Full disclosure: I wrote my master's thesis on Ellison's novel because I thought the first time that I read it that it is one of the most significant pieces of literature from the 20th century. Now that I teach it in my AP English class, I've reread it many times, and I'm more convinced than ever that if you are only going to read one book in your life, it should be this one. The unnamed protagonist re-enacts the diaspora of African-Americans from the South to the North--and the surreal experience of racism, rage, and manipulation rarely expressed with such force and eloquence. Ellison follows tried and true patterns from dramatic ritual to spell out his invisible man's journey from cocksure teenager to furious refugee hiding out in a basement in Harlem.
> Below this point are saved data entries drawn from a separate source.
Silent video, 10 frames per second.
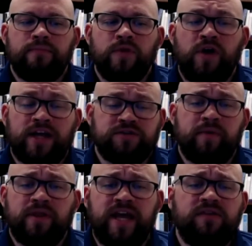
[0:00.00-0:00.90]
you guys have
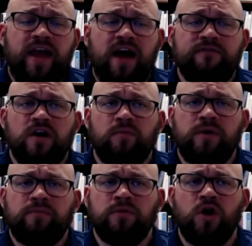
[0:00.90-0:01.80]
been leading the effort, and
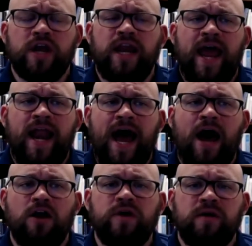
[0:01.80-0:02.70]
we've been looking at
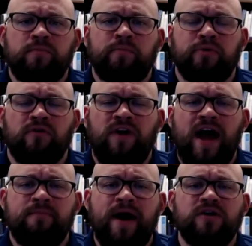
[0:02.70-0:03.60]
how do we
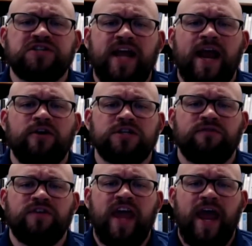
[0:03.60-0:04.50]
provide better standards
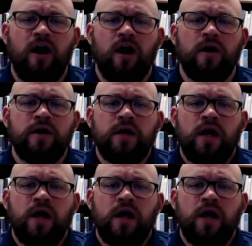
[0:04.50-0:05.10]
of care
The last lines of the book are haunting and almost hopeful through the despair.
—Kay

This is strongly reminiscent of German Expressionist drama from the early 20th century. It suffers from an inability to actually characterize anyone beyond the protagonist. Every other character is crushed by the need to represent a whole class or demographic. All of the other figures are episodes in his life, his personal development, his realization of society's deep-seated decay and his inexorable (and predictable) movement towards disillusionment. Which is to say that it is a heavy-handed, young, stereotype filled book.Yes, it is a worthy historical object. Yes, it is an interesting foil to other pieces of American literature (which does not have too many books of this variety); but I don't think it deserves great praise if it is judged on its own merits. The prose is nothing special, the dialect isn't handled with particular grace, it has an irritating tendency to state the obvious and to self-interpret and the author actually takes the time to call attention to the fact that he is choosing to rant at you for the last five pages--a total admission of weakness.I am, however, giving it two stars in the "it was okay" sort of fashion. I'm not upset that I read it. I just won't read it again, teach it or reccommend it to anyone.